TASK TO CARRY OUT: Output every record exactly, apart from its images.

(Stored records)
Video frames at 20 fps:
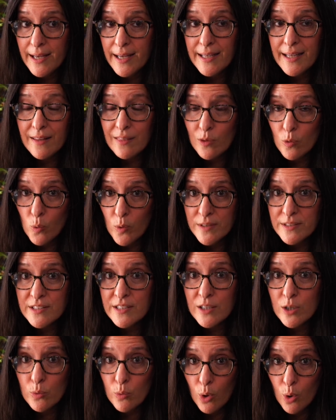Get the ones
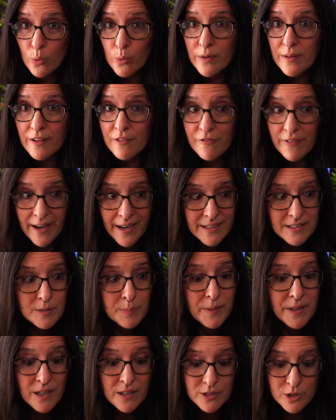that grow really fast,
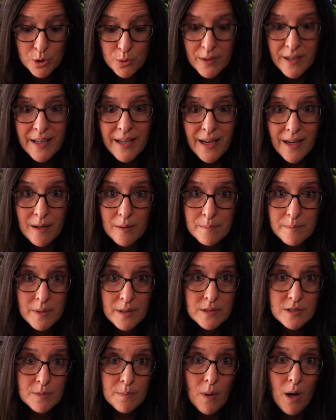because you can get them
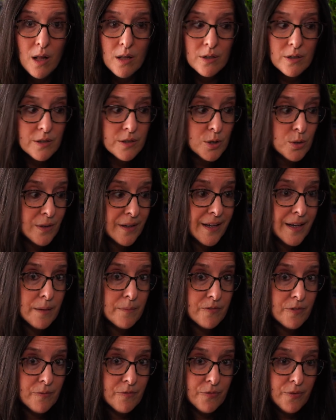smaller, you can get
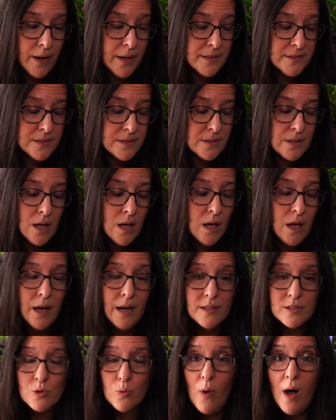them from friends
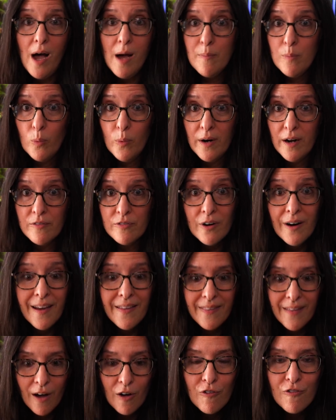at a swap, whatever,
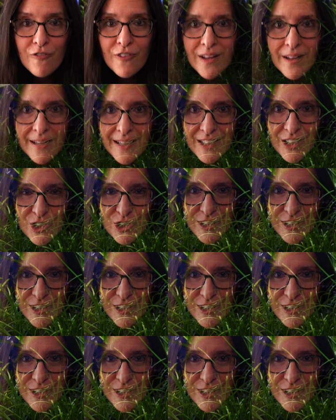and they'll fill in your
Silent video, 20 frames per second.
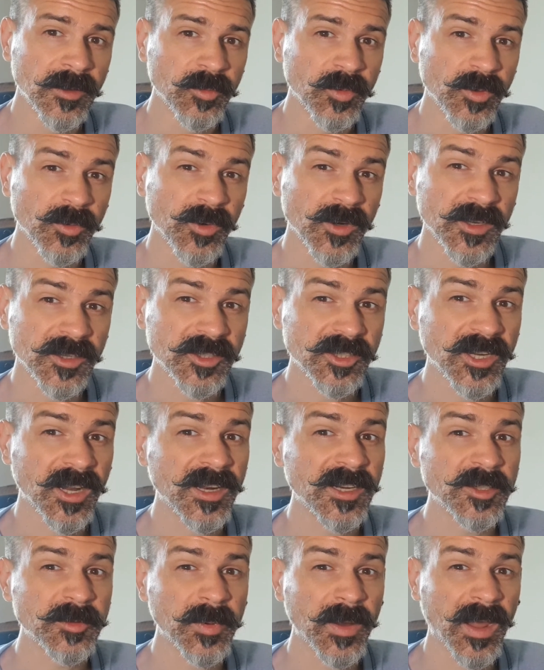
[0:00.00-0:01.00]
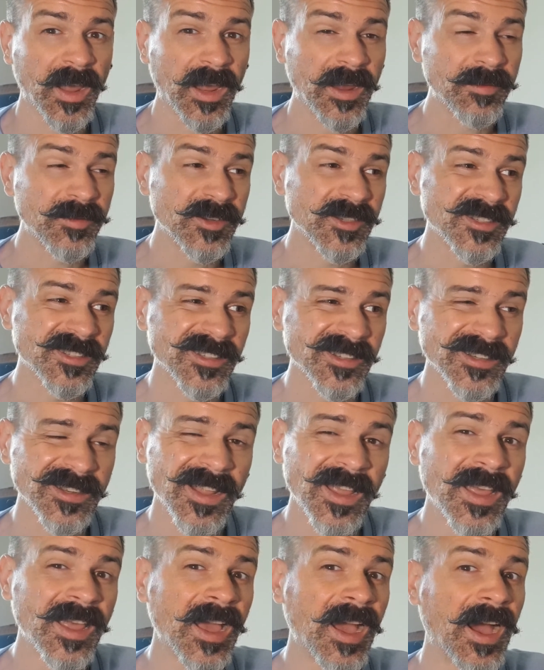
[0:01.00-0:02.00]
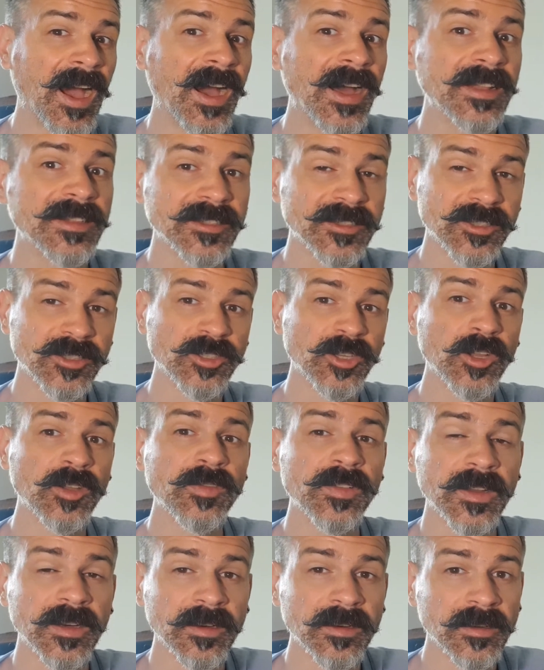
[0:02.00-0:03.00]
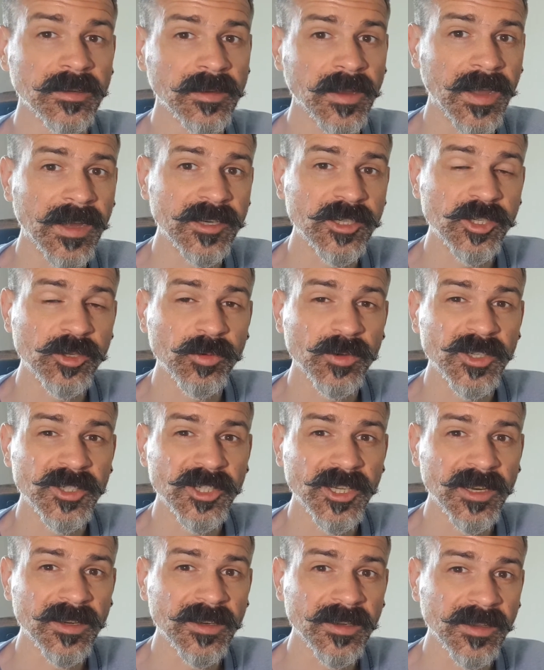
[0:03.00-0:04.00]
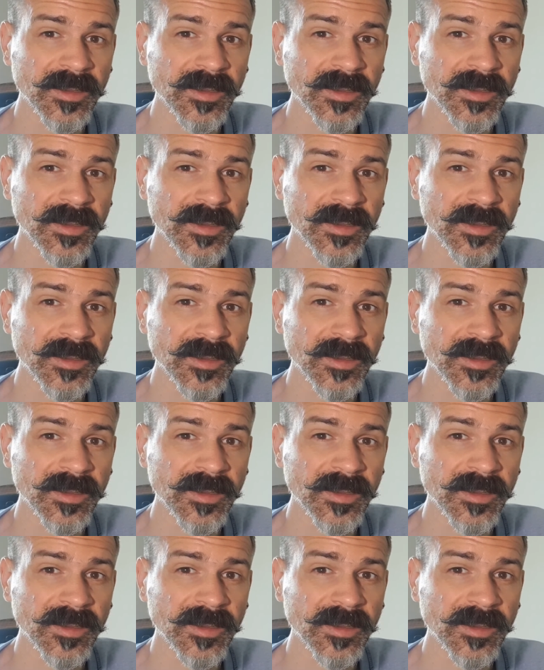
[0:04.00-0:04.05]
We want to change behaviors that aren't serving our new agenda,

YOUR SOLUTION:
Video frames at 20 fps:
Get the ones
that grow really fast,
because you can get them
smaller, you can get
them from friends
at a swap, whatever,
and they'll fill in your
Silent video, 20 frames per second.
[0:00.00-0:01.00]
[0:01.00-0:02.00]
[0:02.00-0:03.00]
[0:03.00-0:04.00]
[0:04.00-0:04.05]
We want to change behaviors that aren't serving our new agenda,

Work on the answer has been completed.